L’historien Laurent Dubois a documenté l’émergence de ces tensions. Elles ont commencé avec des commentaires incendiaires en 1996 par le leader de l’époque du Front national d’extrême droite, Jean-Marie Le Pen, sur les footballeurs non blancs qui ne chantaient pas l’hymne et qui étaient donc de « faux Français ». C’est en vain que les joueurs de la génération précédente ont fait remarquer que personne ne chantait vraiment l’hymne. Le Pen en a fait une telle pierre de touche qu’il a lancé sa campagne présidentielle de 2002 devant le stade où s’était déroulé le match contre l’Algérie, faisant spécifiquement référence aux huées de la foule non blanche. Et, bien sûr, Le Pen a réussi à passer au dernier tour de cette élection, écartant les candidats de gauche, comme sa fille Marine l’a fait en 2017.
Raciste et xénophobe ?
A travers ces controverses, l’association entre La Marseillaise et la race a été renforcée. En 2014, la ministre de la justice Christiane Taubira, d’origine afro-caribéenne, a été aspirée dans une dispute sur les médias sociaux avec l’opposition conservatrice après avoir été vue ne pas chanter lors d’une cérémonie marquant l’abolition de l’esclavage. Les partisans ont produit des vidéos de nombreux autres politiciens faisant de même, mais cela faisait partie d’un ensemble d’attaques contre Taubira, l’un des politiciens noirs les plus en vue de France.

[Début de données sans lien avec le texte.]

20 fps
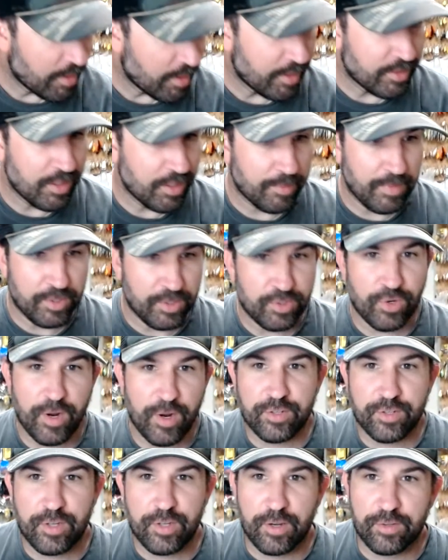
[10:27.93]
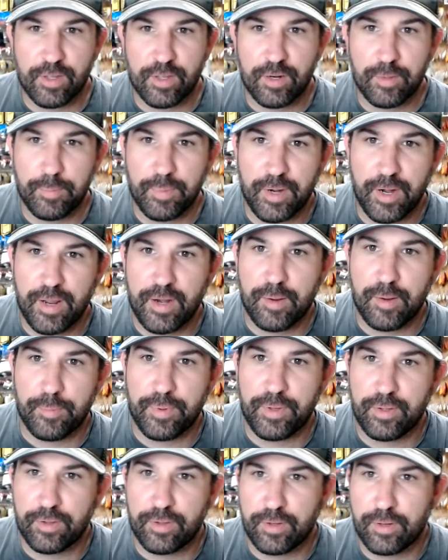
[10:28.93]
gotta take my trash out. It's got a banana
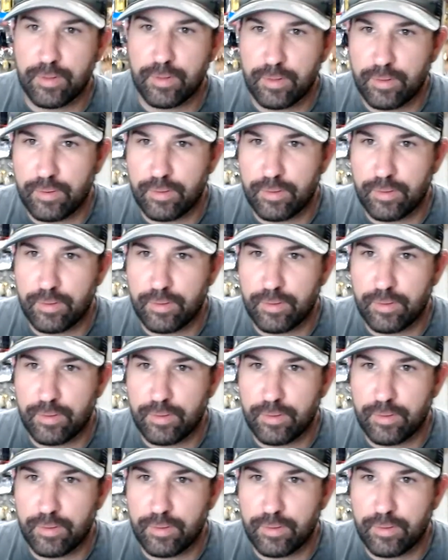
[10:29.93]
peel in it.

De l’autre côté, les paroles de la chanson, et en particulier la ligne sur le « sang impur », ont été de plus en plus considérées comme essentiellement racistes – dans le sillage de l’incident Taubira, l’acteur Lambert Wilson les a qualifiées de terribles, sanglantes, racistes et xénophobes ». Des campagnes ont été menées pour les changer ou pour changer toute la chanson, tandis que d’autres soutiennent que la modification de quelques mots ne traitera pas le racisme sous-jacent de la société.
La série d’outrages terroristes choquants à Paris et ailleurs depuis 2015 a, dans un certain sens, remis ces querelles en perspective. On peut voir Christiane Taubira, à peu près chanter, dans la vidéo de la Marseillaise parlementaire de novembre 2015. Dans d’autres sens, cependant, ils ont accentué les tensions qui se cachent derrière les disputes. Taubira elle-même a démissionné du gouvernement deux mois plus tard, ne voulant pas approuver une proposition visant à retirer la citoyenneté française aux terroristes condamnés.
L’élection présidentielle de 2017 a été disputée en partie sur un terrain clairement de droite sur les mérites de l’histoire coloniale de la France, et sur la question de savoir si les passés révolutionnaire et impérial devaient être acceptés pour que l’on soit vraiment français.
En attendant, les descendants non blancs des sujets impériaux continuent d’habiter les domaines défavorisés de la périphérie urbaine – les fameuses banlieues – et de faire l’expérience de la négligence économique et de la brutalité policière sous des gouvernements de toutes les couleurs. Parallèlement à la nouvelle focalisation éducative sur La Marseillaise, le président français, Emmanuel Macron, vient d’annoncer une politique de service national universel pour tous les jeunes de 16 ans : reste à savoir si cela ou quoi que ce soit d’autre suffira à unir les enfants de la patrie – et où ils sont censés défiler.